The simpler the food and the less processing steps it went through before it got to you in the kitchen, the better. For example,

  1. freshly sliced ​​salad with fresh vegetables is more useful (and contains fewer calories), than a ready-made salad with mayonnaise from a supermarket;
  2. sausage can be replaced with oven-baked chicken breast or turkey;
  3. fruit juices and sweet snacks can be replaced with fresh fruit,
  4. flakes and dairy products with sugar and flavorings can be replaced with natural yoghurt and whole-grain porridges, which you can garnish with berries, nuts or dried fruits.


Your weight, which used to drop well earlier, suddenly got “stuck” at one point and remains at this level for weeks, or even months?

Perhaps, this is the period of the so-called plateau. Do not worry. It is a normal thing, and you can overcome it. Most likely, you now get more energy with food, than you spend. As the weight decreases, you need to reassess your energy needs from time to time, because they also decrease.



You need to calculate the necessary quantity of calories depending on your:

  1. age,
  2. height,
  3. weight,
  4. physical activity.

To do this, you can use one of multiple online calculators. Then, you need to reduce this amount by no more than 100-200 kcal per day, so that the weight begins to decrease.

!Important: be sure to find out your minimum energy requirement for basic metabolism (breathing, circulation, sleep). As a rule, this threshold starts from 1200 kcal per day, but if you have a lot of weight, it can reach 1500 kcal. Never fall below this threshold. Otherwise, you can harm yourself quite seriously.


As the old French proverb says, “He who sleeps, he dines”. To be honest, we, do not replace food with sleep, but vice versa. If you stay up late and do not give your body a proper rest, tomorrow it will try to “boost” itself with high-calorie food.

Hence, the frantic desire of having buns and sweet coffee, when you do not get enough sleep. Participants of an experiment, who slept only 4-5 hours at night, had an average of 300 calories and 21 grams more fat the next day, than they do on normal days.
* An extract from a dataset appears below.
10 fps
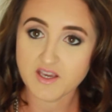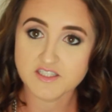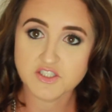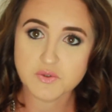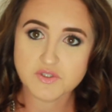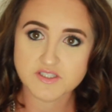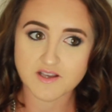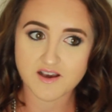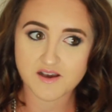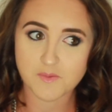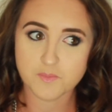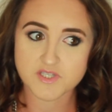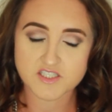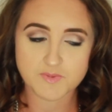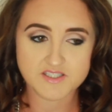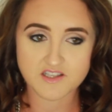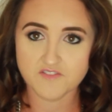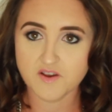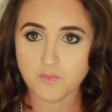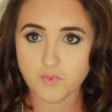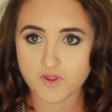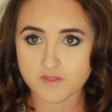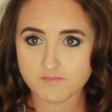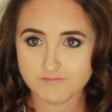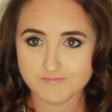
I do touch myself up with,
To have a decent night’s rest, we need 7.5 to 9 hours of continuous sleep. To avoid insomnia, experts advise to turn off or put away all electronic devices (phone, tablet, computer) an hour before sleep. Instead of spending time with the Internet or TV, better read a simple book before bed.
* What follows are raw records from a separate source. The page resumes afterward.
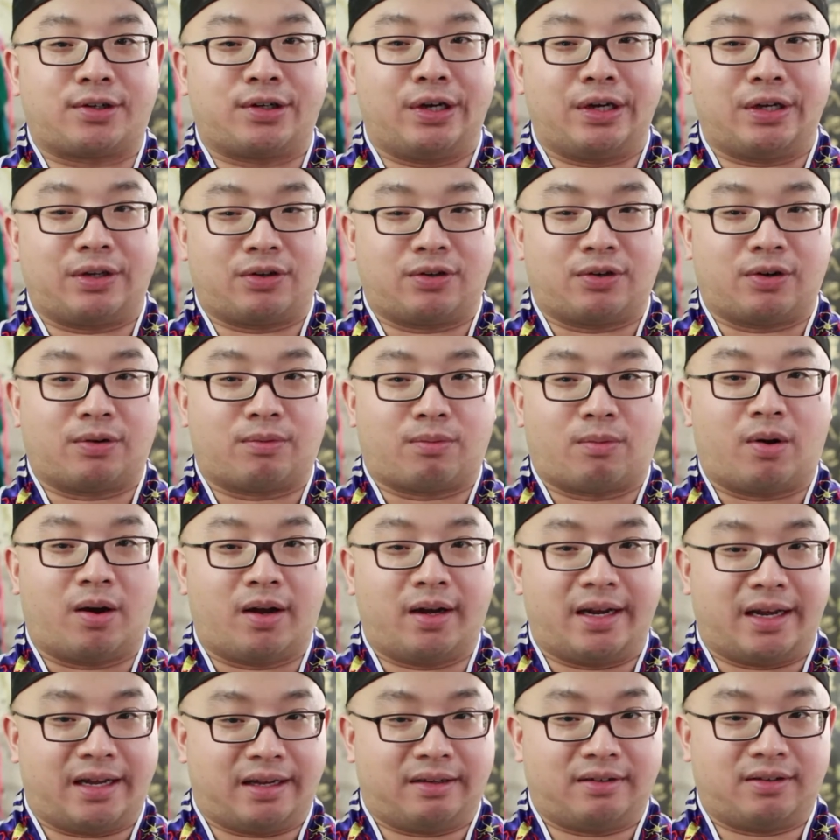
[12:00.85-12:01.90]
good. You don't
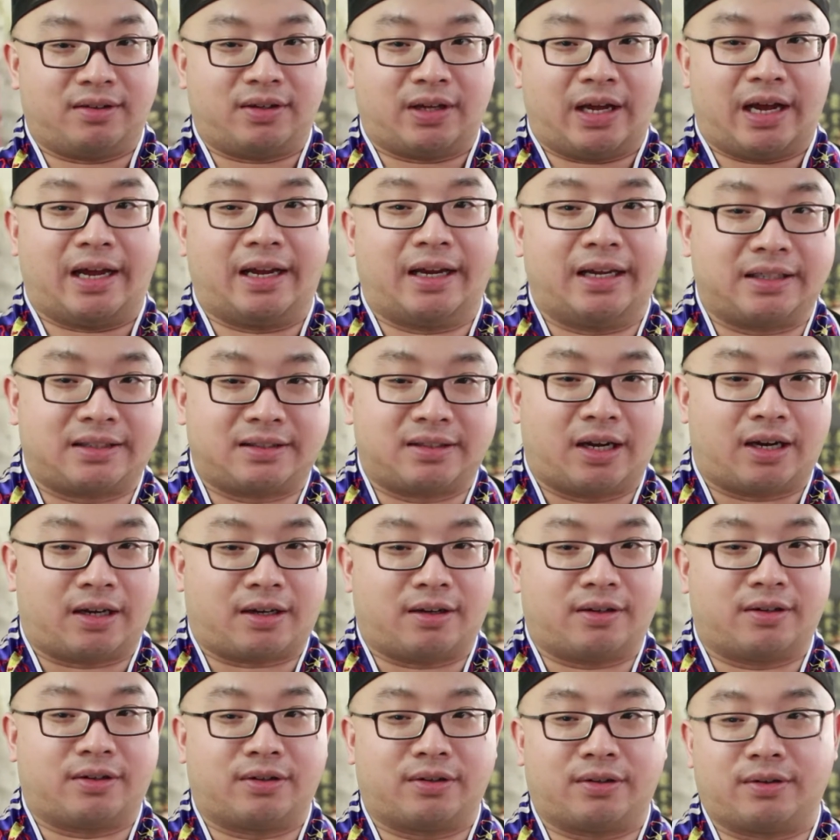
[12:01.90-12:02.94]
want it. And it's not
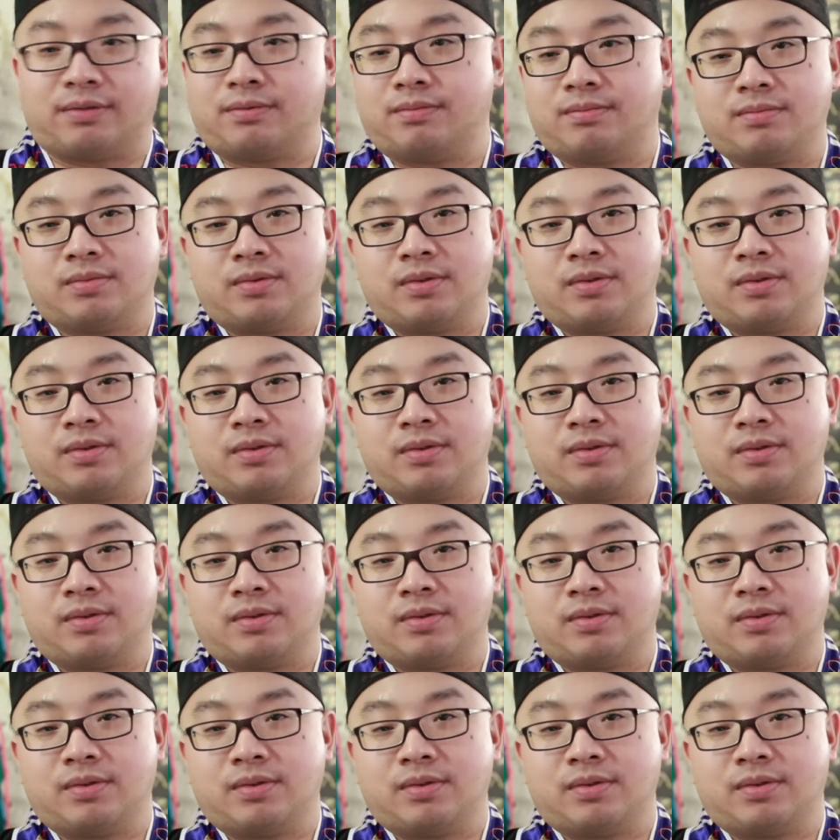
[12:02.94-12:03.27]
going to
Difficulties with money, problems at work and in the family, worry about the future - all this, as paradoxical as it may sound, can lead to the fat accumulation.
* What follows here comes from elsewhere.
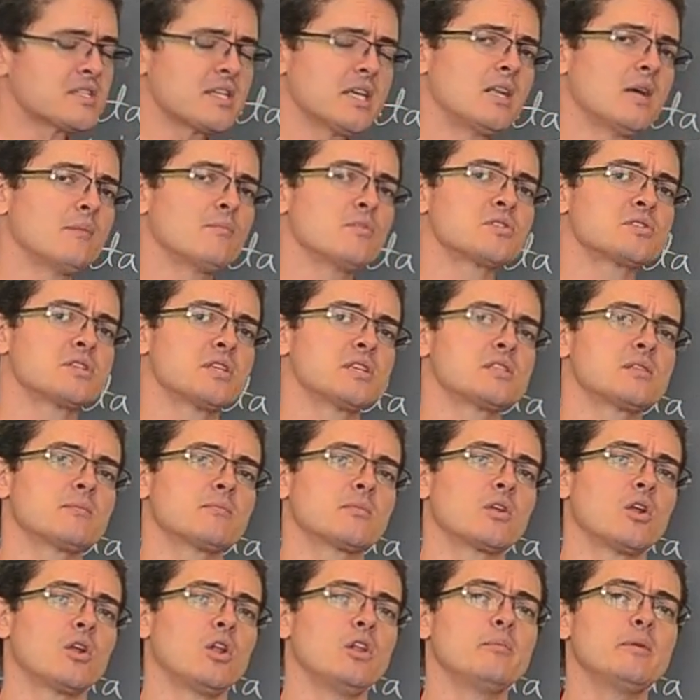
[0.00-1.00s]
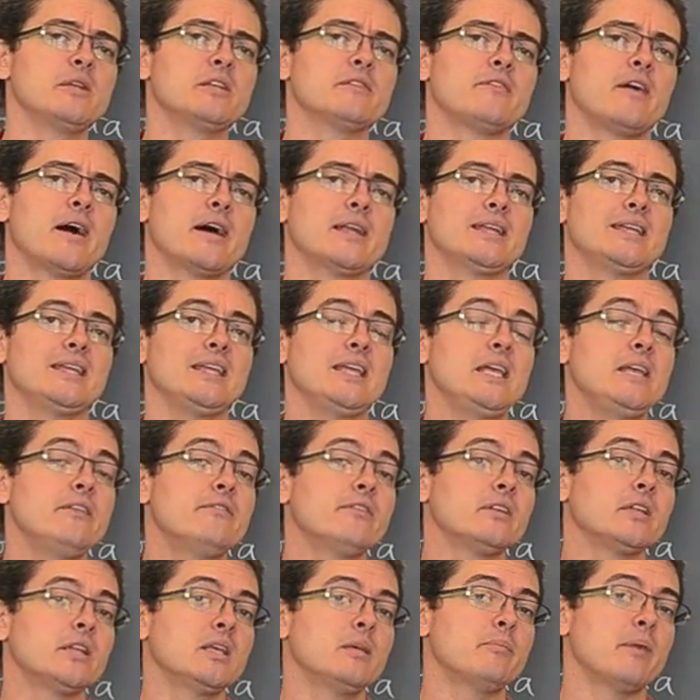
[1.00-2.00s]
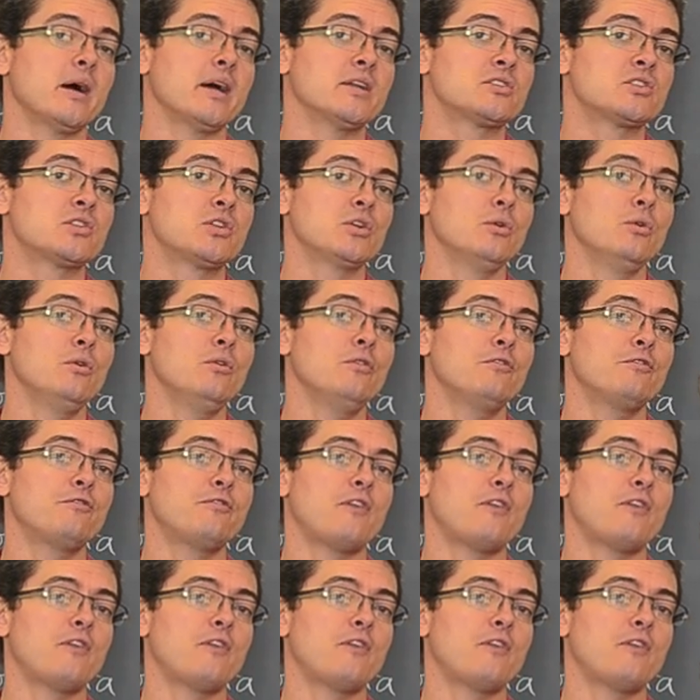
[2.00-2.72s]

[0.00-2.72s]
10 number system can only be divided evenly by 2,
  • First, we often “eat up” the problem. Whenyou want to calm down, your hand reaches out for a chocolate out of habit.
  • Second,stress increases the level of the hormone cortisol in the blood, and this hormone promotes the fat cells growth.


Worse yet, so-called visceral fat accumulates around the internal organs. It increases the risks of various diseases and in addition produces substances that worsen the mood and increase anxiety. A vicious circle forms: the more you worry, the more you eat – and the worse you feel.


If you have a period of severe stress, try changing your diet. Instead of sweet and fat, increase the amount of foods rich in B group vitamins (they provide a beneficial effect over the nervous system), e.g.:

  1. whole wheat bread, buckwheat porridge,
  2. bananas, avocado,
  3. chicken and liver,
  4. spinach, broccoli, cauliflower, fresh herbs,
  5. nuts.

To help yourself relax and cheer up, use any healthy ways, like walks in the nature, trainings, yoga, meditation, massage, or dancing to music. The movement will not solve your problems, yet it will give you the strength to cope with them.


It is sad to say, but overweight can be a symptom or a companion of many diseases – from diseases of the stomach, intestines, heart and kidneys to diabetes, other endocrine disorders and even tumors.

If your weight does not go away, despite a healthy diet and physical activity, and you also feel unwell (for example, nausea, stomach pain, shortness of breath, constant fatigue, intense thirst, frequent headache, frequent infections, etc.) – be sure to address to the doctor!



It will be even better if you will be examined by a therapist at least once a year, and, if necessary, by other doctors, as well. Any disease is easier to prevent than to treat, so do not neglect preventive examinations.